Она назвала фамилии.
— В акте нам написали много замечаний, которые потом помогли очень удачно пройти налоговую проверку. А эту проверку, я знаю, проводила другая девочка, совсем молоденькая.
Поймав нужную ему нить, Ворон подался вперед и присел рядом с Мухиным.
— Проще говоря, — будничным, вопросительно-утвердительным тоном, произнес он, — на стройку нам дали плохого аудитора, а на завод по производству оборудования — хорошего? И ваше заключение мы читали невнимательно?
Он взглянул на Зингермана и добавил полушутя-полусерьезно:
— Это что это вы одну фирму цените, а другую нет? Кстати, — обратился он к Строгой, — сколько мы заплатили ему за эту проверку? Может, денег мало?
Нина Константиновна стала перебирать в уме цифры.

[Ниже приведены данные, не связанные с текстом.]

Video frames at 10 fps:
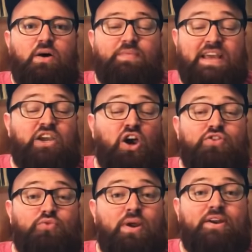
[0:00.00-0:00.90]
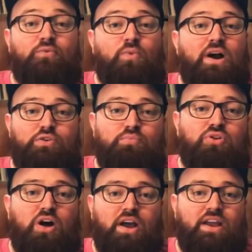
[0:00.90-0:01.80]
They cut the record while you
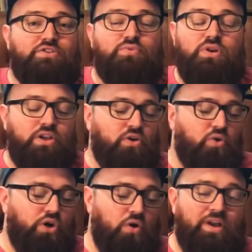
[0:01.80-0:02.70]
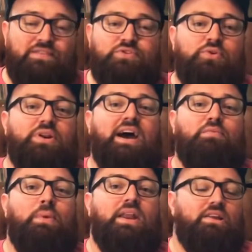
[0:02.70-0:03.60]
play. It's really cool. You only have
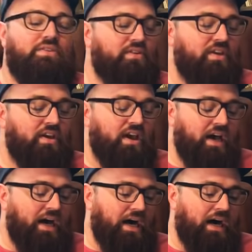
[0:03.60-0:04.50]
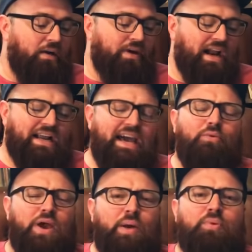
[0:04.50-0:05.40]
2.5 minutes. And I kind
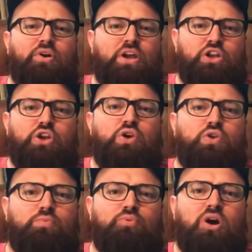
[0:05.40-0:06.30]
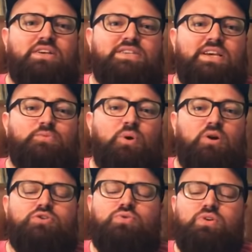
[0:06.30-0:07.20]
of read up on it and knew the process, but it
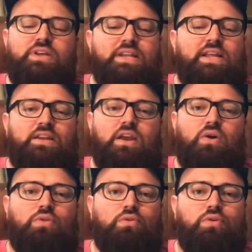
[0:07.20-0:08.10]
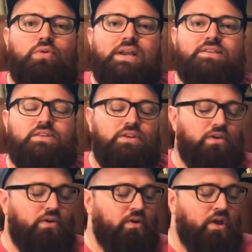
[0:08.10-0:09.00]
was really neat to go through and get to
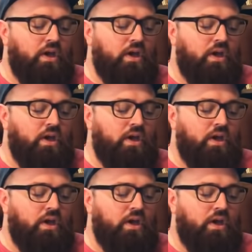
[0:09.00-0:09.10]
do.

— Шестьдесят, — тихо сказала Вика, мрачнея все больше. Разговор ушел в сторону, и она была не в силах что-то изменить. Строгая дипломатично поддержала не ее, а аудитора. Вадим готов заплатить, лишь бы уладить конфликт. А она вместо ожидаемой похвалы получила нагоняй за несвоевременно исправленные ошибки, и спасибо ей вряд ли кто-то скажет.

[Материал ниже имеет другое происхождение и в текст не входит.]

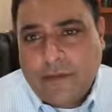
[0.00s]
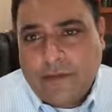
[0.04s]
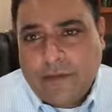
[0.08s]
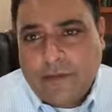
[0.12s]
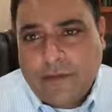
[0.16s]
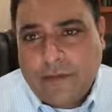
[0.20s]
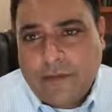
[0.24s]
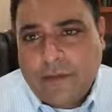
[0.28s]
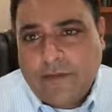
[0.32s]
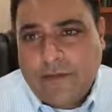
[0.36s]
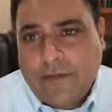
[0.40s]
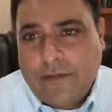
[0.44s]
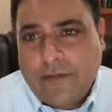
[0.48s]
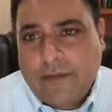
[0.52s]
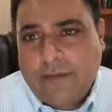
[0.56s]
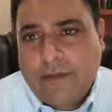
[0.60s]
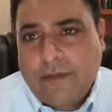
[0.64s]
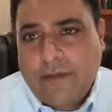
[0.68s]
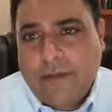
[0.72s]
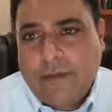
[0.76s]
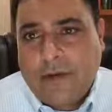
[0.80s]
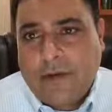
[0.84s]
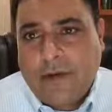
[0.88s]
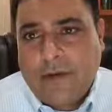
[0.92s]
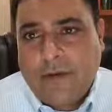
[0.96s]
If you missed any of
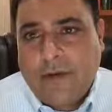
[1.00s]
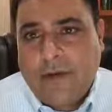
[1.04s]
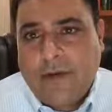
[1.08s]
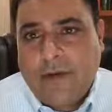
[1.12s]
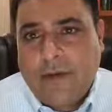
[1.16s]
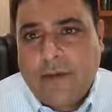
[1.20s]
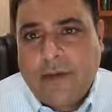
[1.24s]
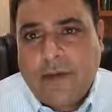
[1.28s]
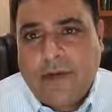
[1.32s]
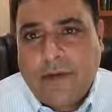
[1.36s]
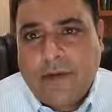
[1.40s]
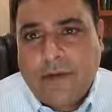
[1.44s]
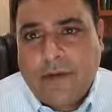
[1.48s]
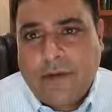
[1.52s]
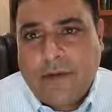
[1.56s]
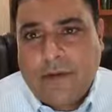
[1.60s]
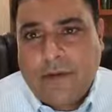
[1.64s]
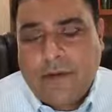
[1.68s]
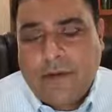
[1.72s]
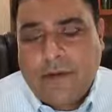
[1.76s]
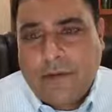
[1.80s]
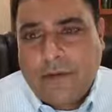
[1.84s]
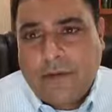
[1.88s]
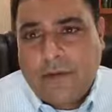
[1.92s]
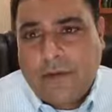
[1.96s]
them on our YouTube channel, you
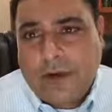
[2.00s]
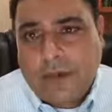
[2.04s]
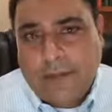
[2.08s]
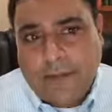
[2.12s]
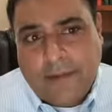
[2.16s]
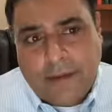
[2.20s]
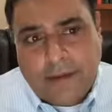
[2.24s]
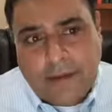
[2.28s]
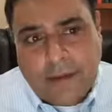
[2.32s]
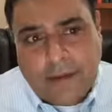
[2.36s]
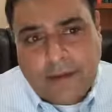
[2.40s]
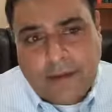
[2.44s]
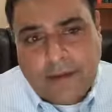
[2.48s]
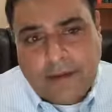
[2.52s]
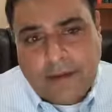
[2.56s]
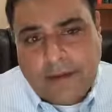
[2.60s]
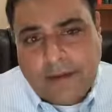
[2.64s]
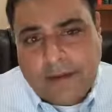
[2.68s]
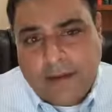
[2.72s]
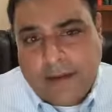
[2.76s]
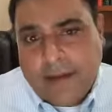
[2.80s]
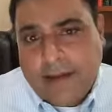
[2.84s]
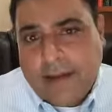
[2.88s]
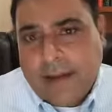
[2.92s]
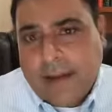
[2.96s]
can subscribe to that.
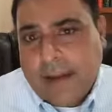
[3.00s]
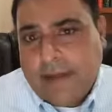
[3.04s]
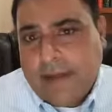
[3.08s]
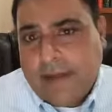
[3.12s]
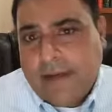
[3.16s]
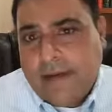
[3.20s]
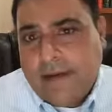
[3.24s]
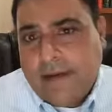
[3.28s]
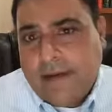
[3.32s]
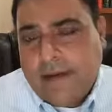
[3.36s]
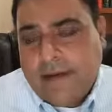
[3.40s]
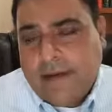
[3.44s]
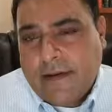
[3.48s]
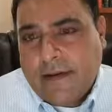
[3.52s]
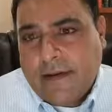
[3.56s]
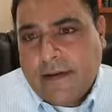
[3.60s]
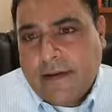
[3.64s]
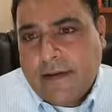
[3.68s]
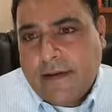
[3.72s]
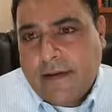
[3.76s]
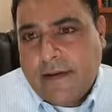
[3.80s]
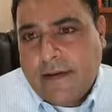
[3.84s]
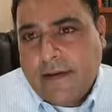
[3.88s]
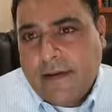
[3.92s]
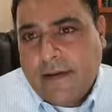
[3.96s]
And
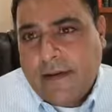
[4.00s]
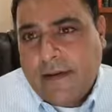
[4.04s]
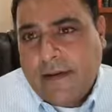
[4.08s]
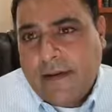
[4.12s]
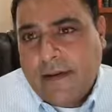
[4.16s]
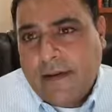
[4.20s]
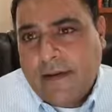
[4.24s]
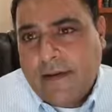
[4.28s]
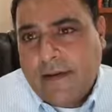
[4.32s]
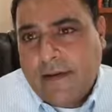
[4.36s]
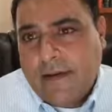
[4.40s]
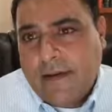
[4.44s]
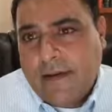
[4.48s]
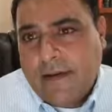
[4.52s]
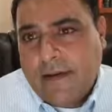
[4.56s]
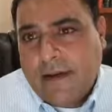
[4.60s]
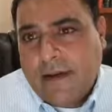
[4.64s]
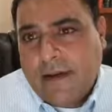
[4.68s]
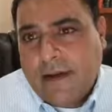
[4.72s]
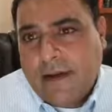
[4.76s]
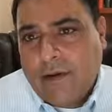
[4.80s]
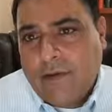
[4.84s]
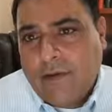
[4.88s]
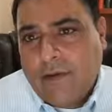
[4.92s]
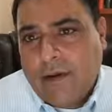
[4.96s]

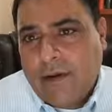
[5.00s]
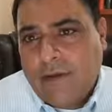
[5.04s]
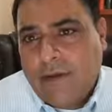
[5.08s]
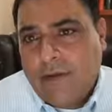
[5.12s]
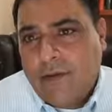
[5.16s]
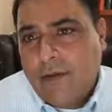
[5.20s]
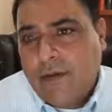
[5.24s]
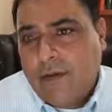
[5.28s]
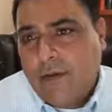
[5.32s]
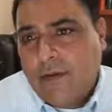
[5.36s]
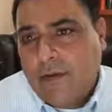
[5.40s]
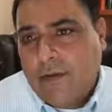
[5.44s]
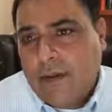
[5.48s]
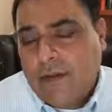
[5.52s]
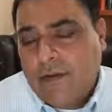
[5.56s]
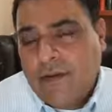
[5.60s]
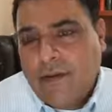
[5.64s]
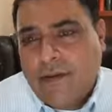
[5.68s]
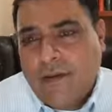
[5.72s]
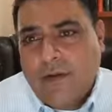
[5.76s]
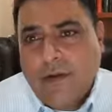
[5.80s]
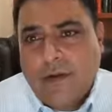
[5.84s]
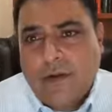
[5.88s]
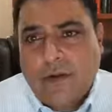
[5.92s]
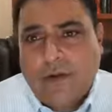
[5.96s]
I write new
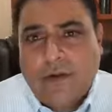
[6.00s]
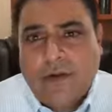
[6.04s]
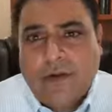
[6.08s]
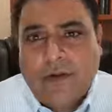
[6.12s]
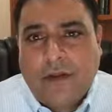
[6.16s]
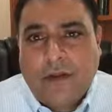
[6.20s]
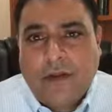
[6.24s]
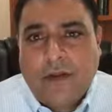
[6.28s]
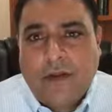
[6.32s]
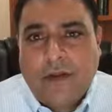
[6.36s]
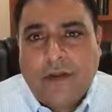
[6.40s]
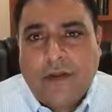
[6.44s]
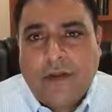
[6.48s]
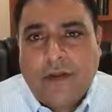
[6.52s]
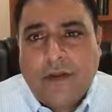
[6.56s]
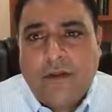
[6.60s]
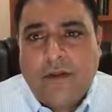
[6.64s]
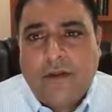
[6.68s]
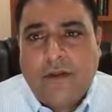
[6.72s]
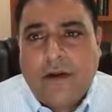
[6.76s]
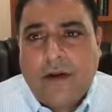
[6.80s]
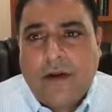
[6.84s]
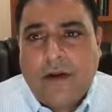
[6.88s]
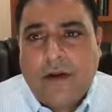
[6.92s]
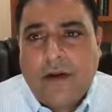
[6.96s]
information articles all the
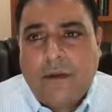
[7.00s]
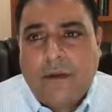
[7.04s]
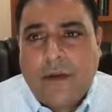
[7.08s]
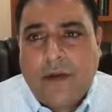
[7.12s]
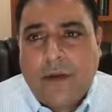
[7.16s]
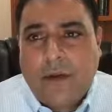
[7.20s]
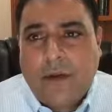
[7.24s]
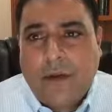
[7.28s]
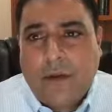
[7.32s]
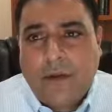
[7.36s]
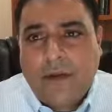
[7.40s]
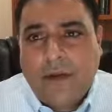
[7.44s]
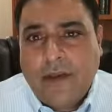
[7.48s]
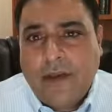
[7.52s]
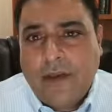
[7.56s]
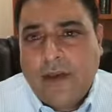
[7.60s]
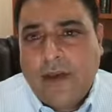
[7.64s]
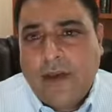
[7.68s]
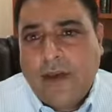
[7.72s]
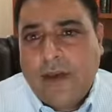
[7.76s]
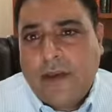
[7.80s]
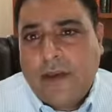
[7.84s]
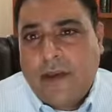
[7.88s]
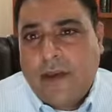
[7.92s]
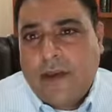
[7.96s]
time on my website
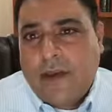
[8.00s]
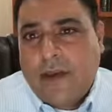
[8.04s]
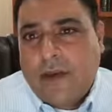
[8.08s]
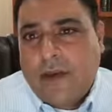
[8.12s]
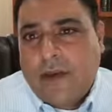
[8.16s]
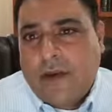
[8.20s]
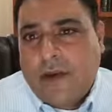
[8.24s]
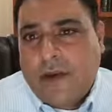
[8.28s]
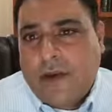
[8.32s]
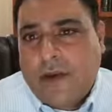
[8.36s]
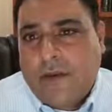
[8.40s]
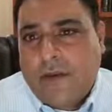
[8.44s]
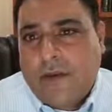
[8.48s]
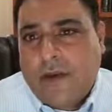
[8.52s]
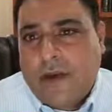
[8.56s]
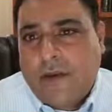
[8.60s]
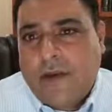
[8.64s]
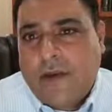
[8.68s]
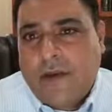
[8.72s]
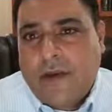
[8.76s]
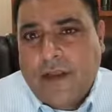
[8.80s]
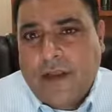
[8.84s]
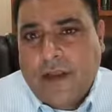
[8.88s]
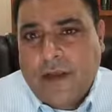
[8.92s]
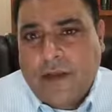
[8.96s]
called
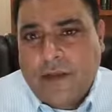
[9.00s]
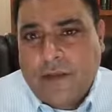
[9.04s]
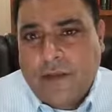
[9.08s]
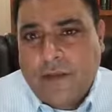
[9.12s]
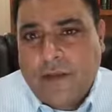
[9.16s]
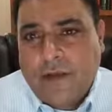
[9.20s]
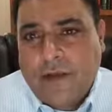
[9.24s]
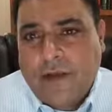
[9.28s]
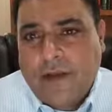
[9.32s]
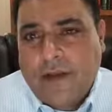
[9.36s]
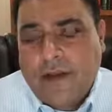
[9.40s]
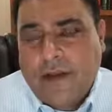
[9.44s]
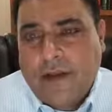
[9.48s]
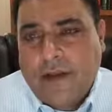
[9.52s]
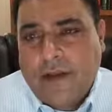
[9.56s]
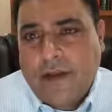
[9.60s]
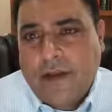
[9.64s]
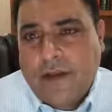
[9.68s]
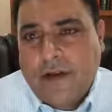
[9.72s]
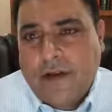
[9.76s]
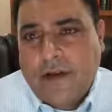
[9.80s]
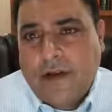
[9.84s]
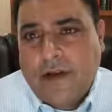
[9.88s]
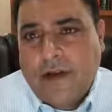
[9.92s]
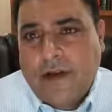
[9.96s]
Dr. K News,
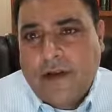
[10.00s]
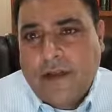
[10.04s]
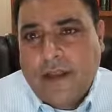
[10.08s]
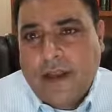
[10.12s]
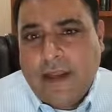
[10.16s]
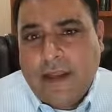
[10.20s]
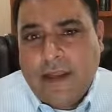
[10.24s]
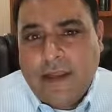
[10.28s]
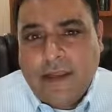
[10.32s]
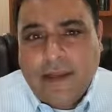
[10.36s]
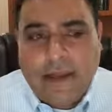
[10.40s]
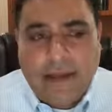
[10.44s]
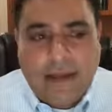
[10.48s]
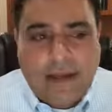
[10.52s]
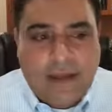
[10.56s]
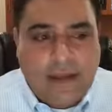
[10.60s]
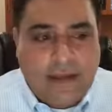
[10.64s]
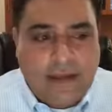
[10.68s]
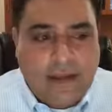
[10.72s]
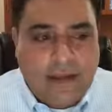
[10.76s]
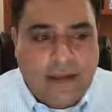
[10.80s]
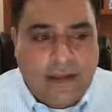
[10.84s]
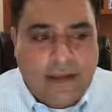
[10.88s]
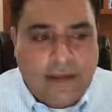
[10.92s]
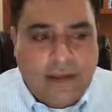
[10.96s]

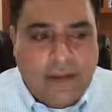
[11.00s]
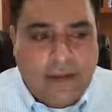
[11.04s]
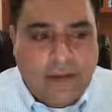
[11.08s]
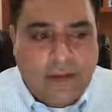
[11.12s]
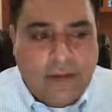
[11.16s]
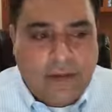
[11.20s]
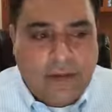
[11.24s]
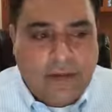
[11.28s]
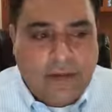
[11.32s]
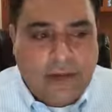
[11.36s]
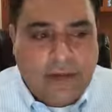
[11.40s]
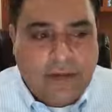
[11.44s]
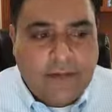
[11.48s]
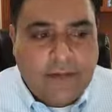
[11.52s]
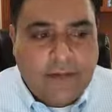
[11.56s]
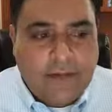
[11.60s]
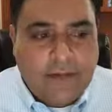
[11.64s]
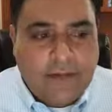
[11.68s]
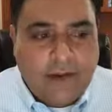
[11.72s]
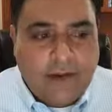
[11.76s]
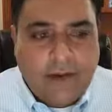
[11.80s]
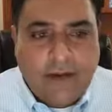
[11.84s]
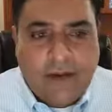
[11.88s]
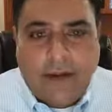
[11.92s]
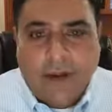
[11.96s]

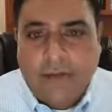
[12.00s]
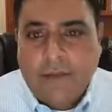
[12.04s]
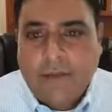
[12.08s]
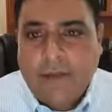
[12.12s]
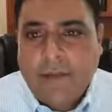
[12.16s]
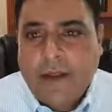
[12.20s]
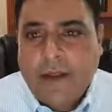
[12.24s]
drknews.com.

Взглянув на побледневшую Вику, Мухин возмущенно воскликнул:
— Денег ему мало?! Я думаю, что человек должен качественно делать свою работу, или пусть не делает ее вообще! Мне в период проверки самому пришлось звонить, искать людей, которые нам могли бы помочь переделать документы, и в аудиторском заключении ничего такого не было. Сам видел! Я считаю, если бы не Виктория Алексеевна с главным бухгалтером, мы бы сейчас совсем по-другому обсуждали ваш акт!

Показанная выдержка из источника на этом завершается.